Prep 15 mins
Cook 1 hr 5 mins
You can join your family when this do-ahead is on the menu. Serve it with fresh fruit and homemade rolls. Plus, it adds a nice touch to a celebration brunch.
- 1⁄2 cup butter or 1⁄2 cup margarine, softened, divided
- 12 -16 slices day-old bread, crusts removed
- 1⁄2 lb fresh mushrooms, sliced
- 2 cups sliced onions
- salt and pepper
- 1 lb bulk Italian sausage, cooked and drained
- 3 cups shredded cheddar cheese
- 5 eggs
- 2 1⁄2 cups milk
- 1 tablespoon Dijon mustard
- 1 teaspoon ground nutmeg
- 1 teaspoon ground mustard
- 2 tablespoons minced fresh parsley
- Using 1/4 cup butter, spread one side of each bread slice with butter. Place half of the bread, butter side down, in a greased 13 x 9 inch x 2 inch baking dish.
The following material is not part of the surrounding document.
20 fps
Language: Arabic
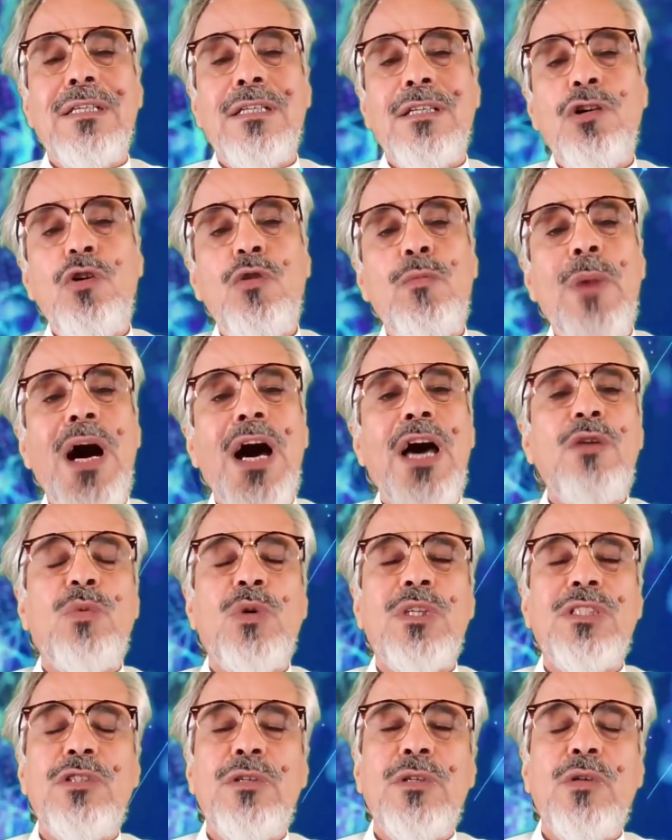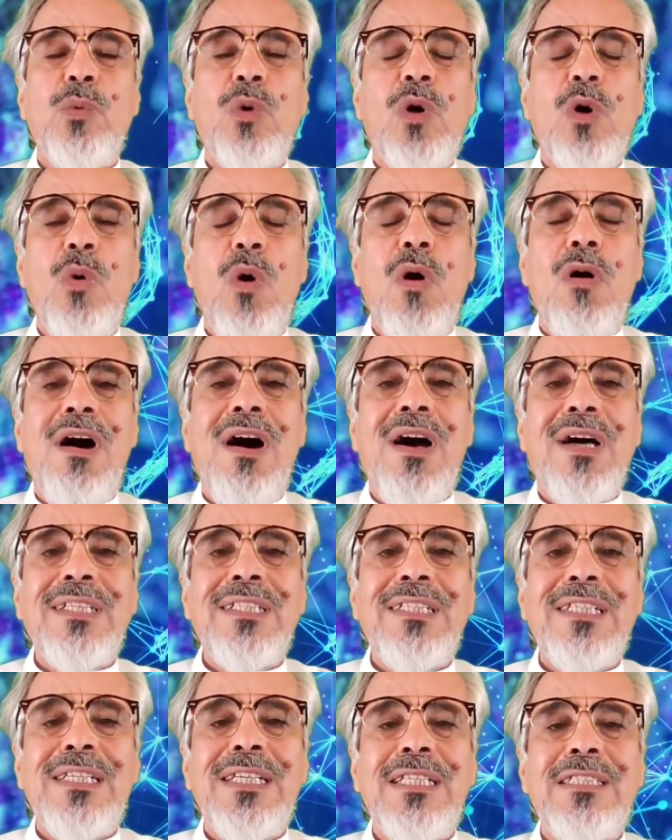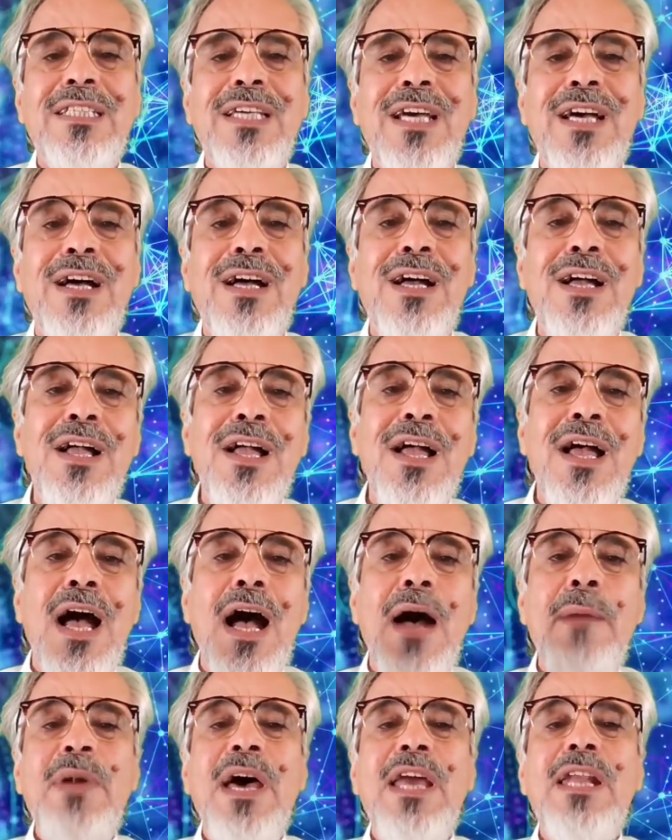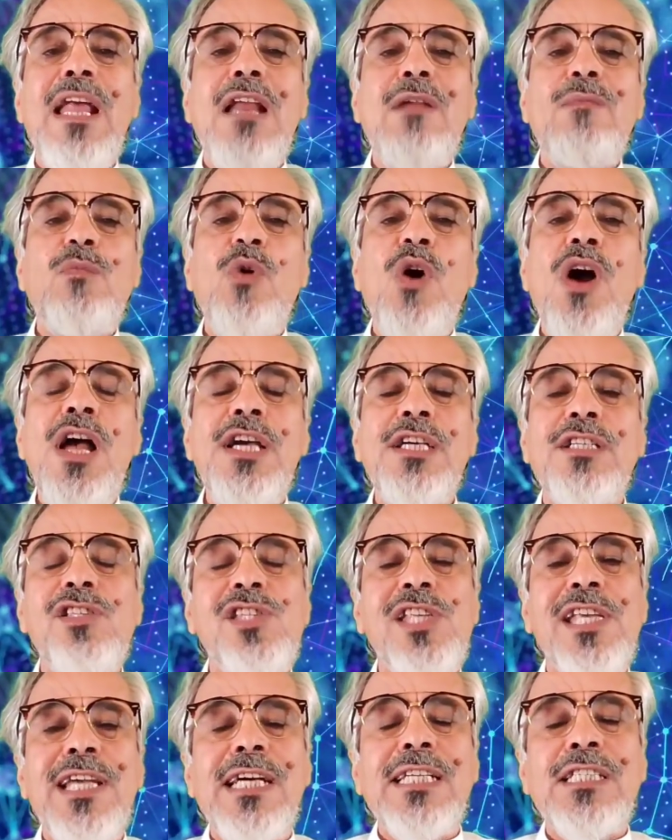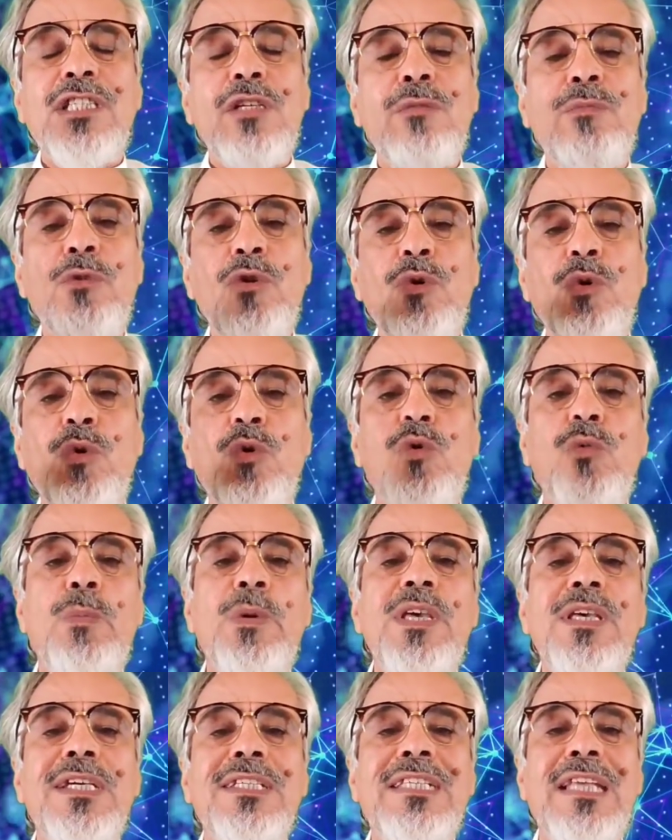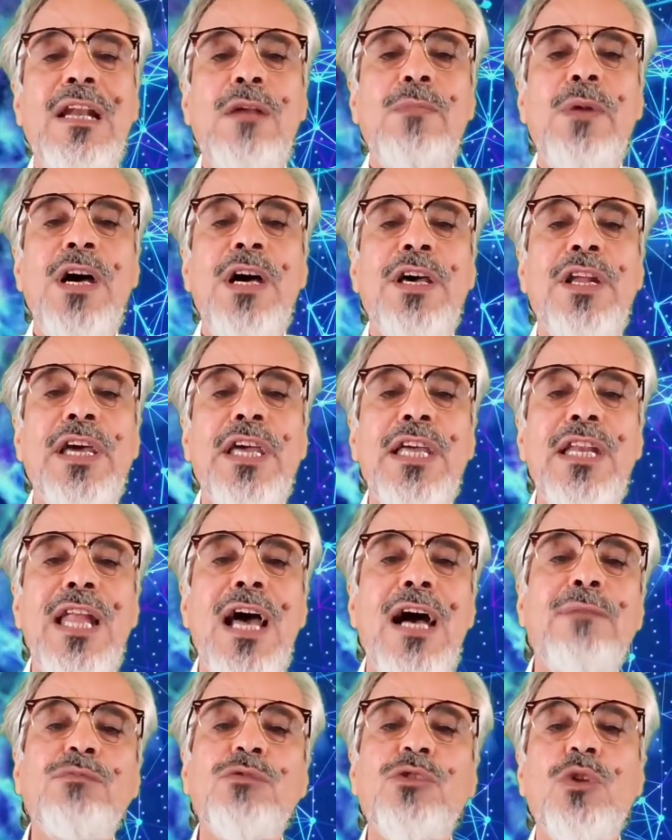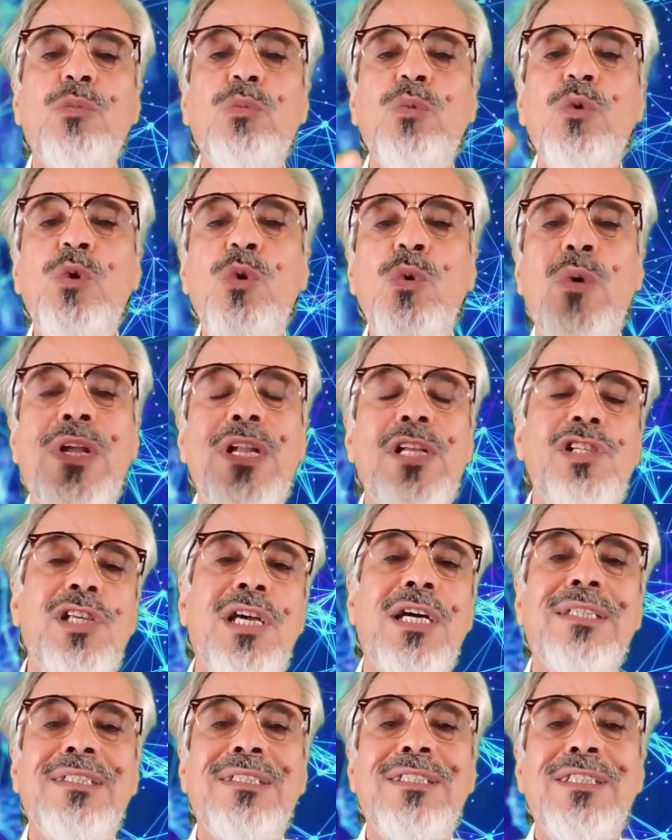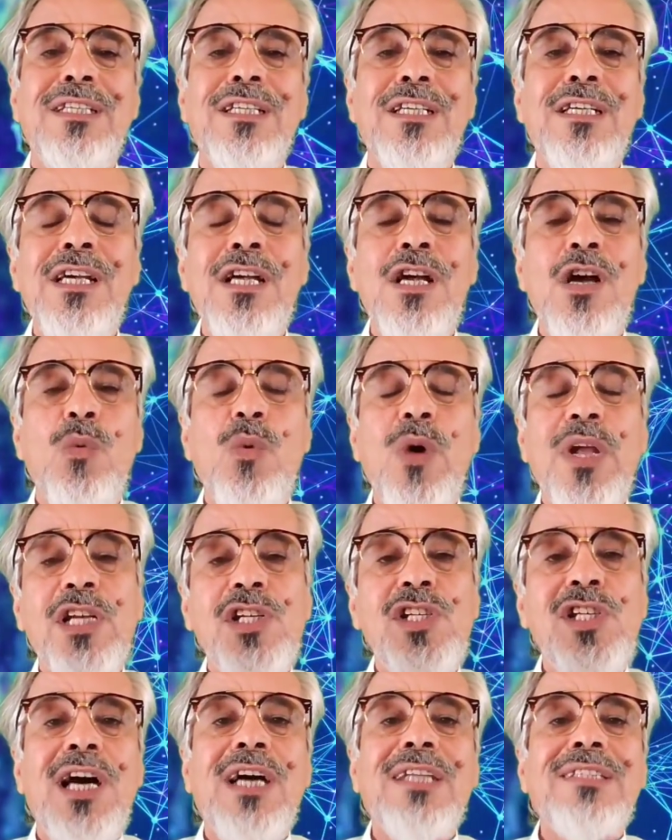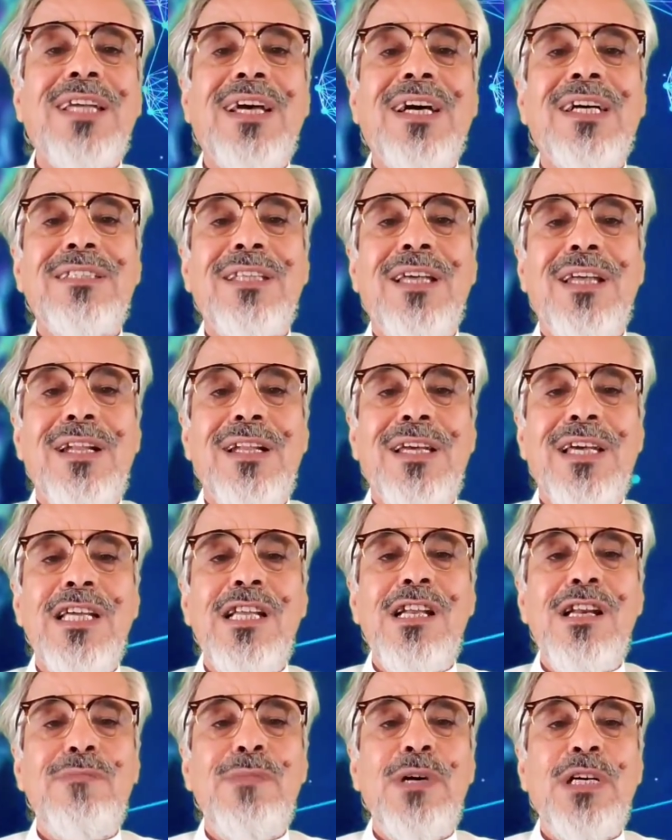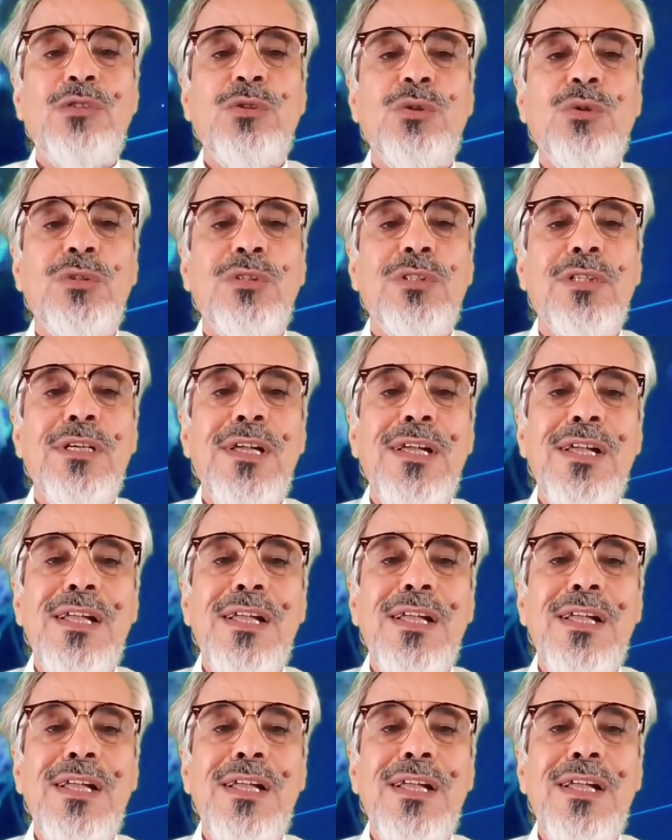عمان وواقعيتها أم أن الموحد سيأتي من عروبية البحرين أم طموح ونشاط ونشاط قطر غير المحدود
- In a large skillet, sauté the mushrooms and onions in remaining butter. Sprinkle with salt and pepper. Spoon half of the mushroom mixture over bread in prepared pan. Top with half of the sausage and cheese. Layer with the remaining bread, mushroom mixture, sausage and cheese. In a bowl, combine the eggs, milk, Dijon mustard, nutmeg and ground mustard. Pour over cheese. Cover and refrigerate overnight.
- Remove from the refrigerator 30 minutes before baking. Bake, covered, at 350°F for 50 minutes. Uncover; bake 10 to 15 minutes longer or until a knife inserted near the center comes out clean. Sprinkle with parsley. Yield: 12 servings.
- Country Woman.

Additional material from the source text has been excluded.